The non-genomic manner in which DES disturbs progesterone actions may be a potential mechanism for some estrogenic endocrine disruptors to affect human sperm function
Is diethylstilbestrol (DES), a prototypical endocrine-disrupting chemical (EDC), able to induce physiological changes in human spermatozoa and affect progesterone actions?
DES promoted Ca2+ flux into human spermatozoa by activating the cation channel of sperm (CatSper) and suppressed progesterone-induced Ca2+ signaling, tyrosine phosphorylation and sperm functions.
Diethylstilbestrol activates CatSper and disturbs progesterone actions in human spermatozoa, US National Library of Medicine National Institutes of Health, Human reproduction, NCBI PubMed PMID: 28031325, 2016 Dec 28.
WHAT IS KNOWN ALREADY
DES significantly impairs the male reproductive system both in fetal and postnatal exposure. Although various EDCs affect human spermatozoa in a non-genomic manner, the effect of DES on human spermatozoa remains unknown.
STUDY DESIGN, SIZE, DURATION
Sperm samples from normozoospermic donors were exposed in vitro to a range of DES concentrations with or without progesterone at 37°C in a 5% CO2 incubator to mimic the putative exposure to this toxicant in seminal plasma and the female reproductive tract fluids. The incubation time varied according to the experimental protocols. All experiments were repeated at least five times using different individual sperm samples.
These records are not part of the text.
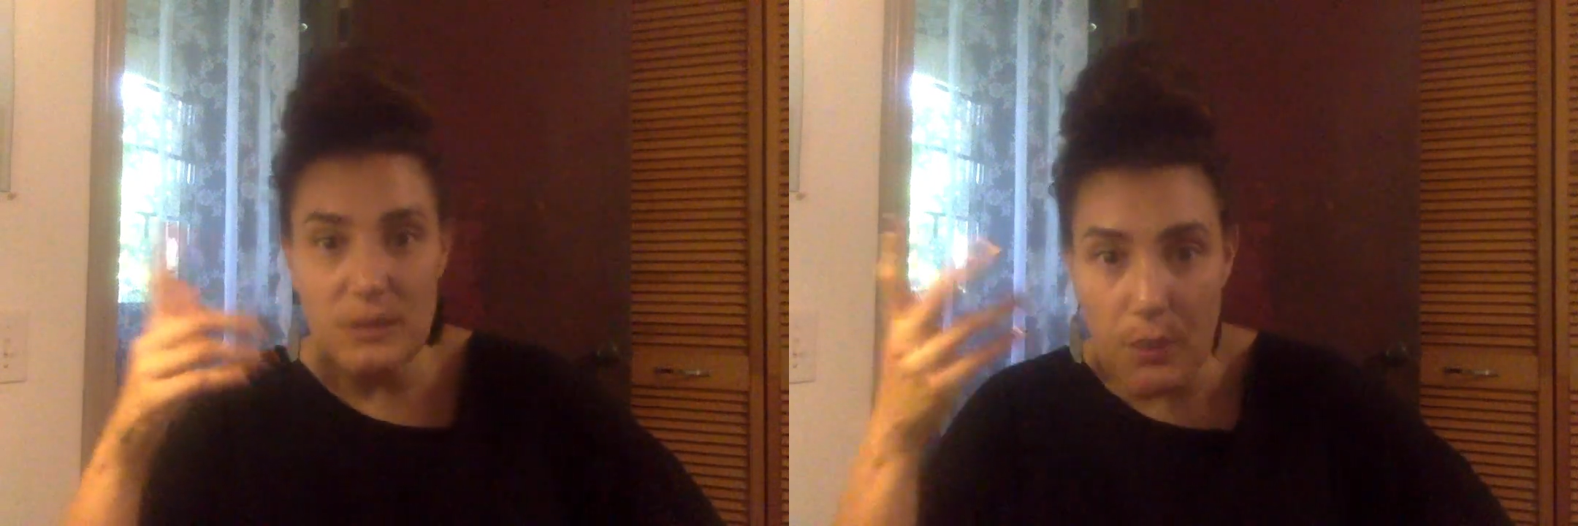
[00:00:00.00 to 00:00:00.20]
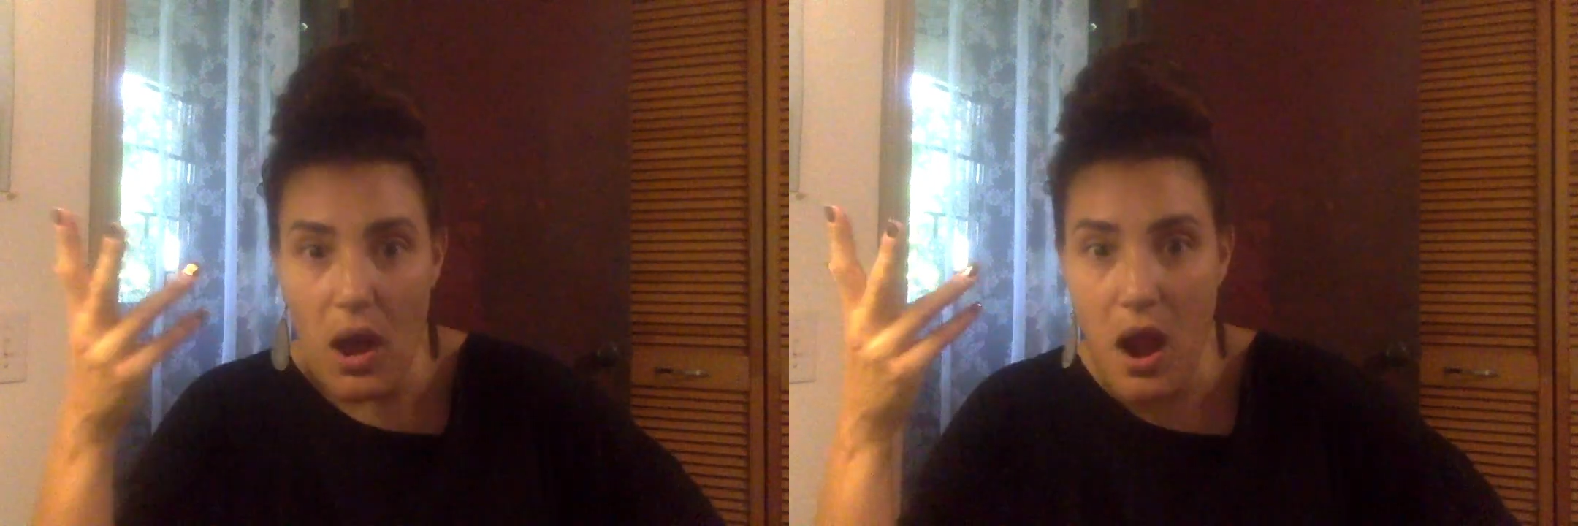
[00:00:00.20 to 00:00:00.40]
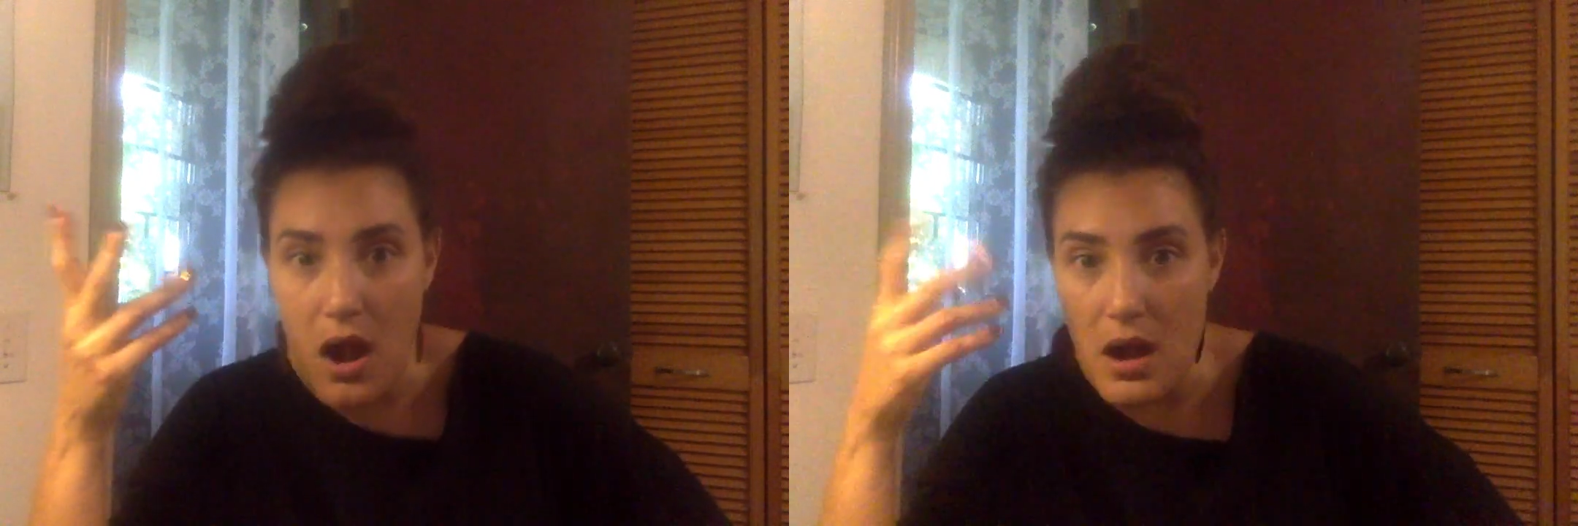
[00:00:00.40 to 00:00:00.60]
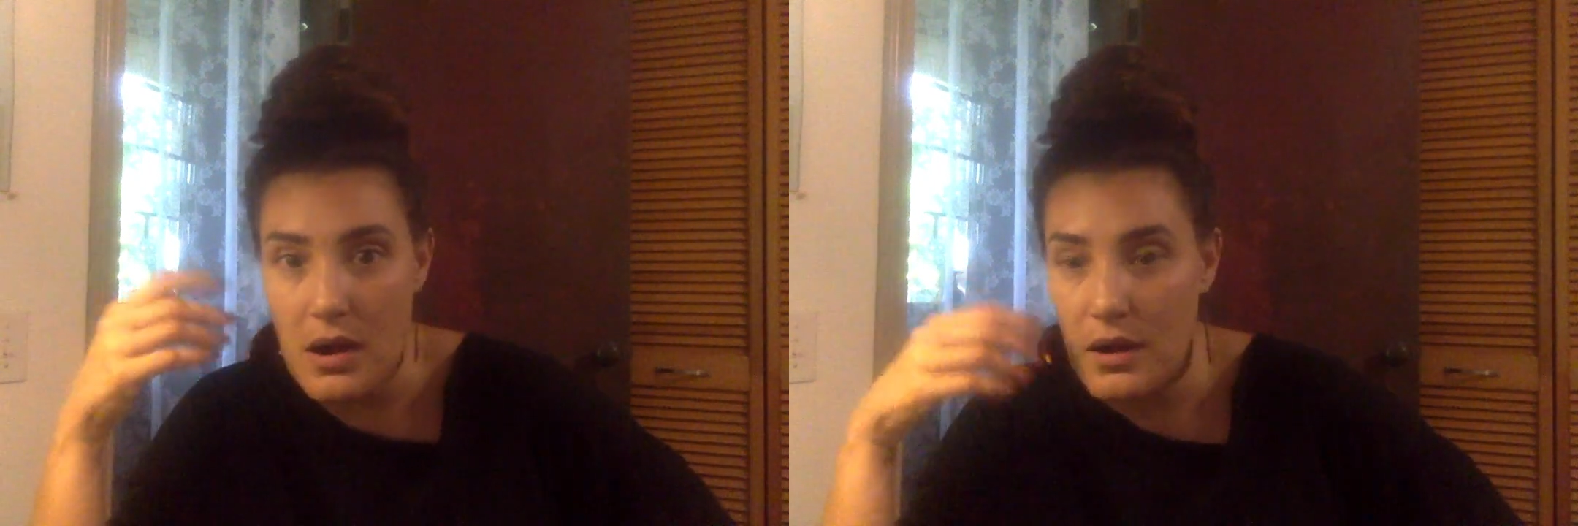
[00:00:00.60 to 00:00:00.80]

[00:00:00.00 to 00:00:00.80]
the bar.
PARTICIPANTS/MATERIALS, SETTING, METHODS
Human sperm intracellular calcium concentrations ([Ca2+]i) were monitored with a multimode plate reader following sperm loading with Ca2+ indicator Fluo-4 AM, and the whole-cell patch-clamp technique was performed to record CatSper and alkalinization-activated sperm K+ channel (KSper) currents. Sperm viability and motility parameters were assessed by an eosin-nigrosin staining kit and a computer-assisted semen analysis system, respectively. The ability of sperm to penetrate into viscous media was examined by penetration into 1% methylcellulose. The sperm acrosome reaction was measured using chlortetracycline staining. The level of tyrosine phosphorylation was determined by western blot assay.
MAIN RESULTS AND THE ROLE OF CHANCE
DES exposure rapidly increased human sperm [Ca2+]i dose dependently and even at an environmentally relevant concentration (100 pM). The elevation of [Ca2+]i was derived from extracellular Ca2+ influx and mainly mediated by CatSper. Although DES did not affect sperm viability, motility, penetration into viscous media, tyrosine phosphorylation or the acrosome reaction, it suppressed progesterone-stimulated Ca2+ signaling and tyrosine phosphorylation. Consequently, DES (1-100 ?M) significantly inhibited progesterone-induced human sperm penetration into viscous media and acrosome reaction.
LIMITATIONS, REASONS FOR CAUTION
Although DES has been shown to disturb progesterone actions on human spermatozoa, this study was performed in vitro, and caution must be taken when extrapolating the results in practical applications.
WIDER IMPLICATIONS OF THE FINDINGS
The present study revealed that DES interfered with progesterone-stimulated Ca2+ signaling and tyrosine phosphorylation, ultimately inhibited progesterone-induced human sperm functions and, thereby, might impair sperm fertility. The non-genomic manner in which DES disturbs progesterone actions may be a potential mechanism for some estrogenic endocrine disruptors to affect human sperm function.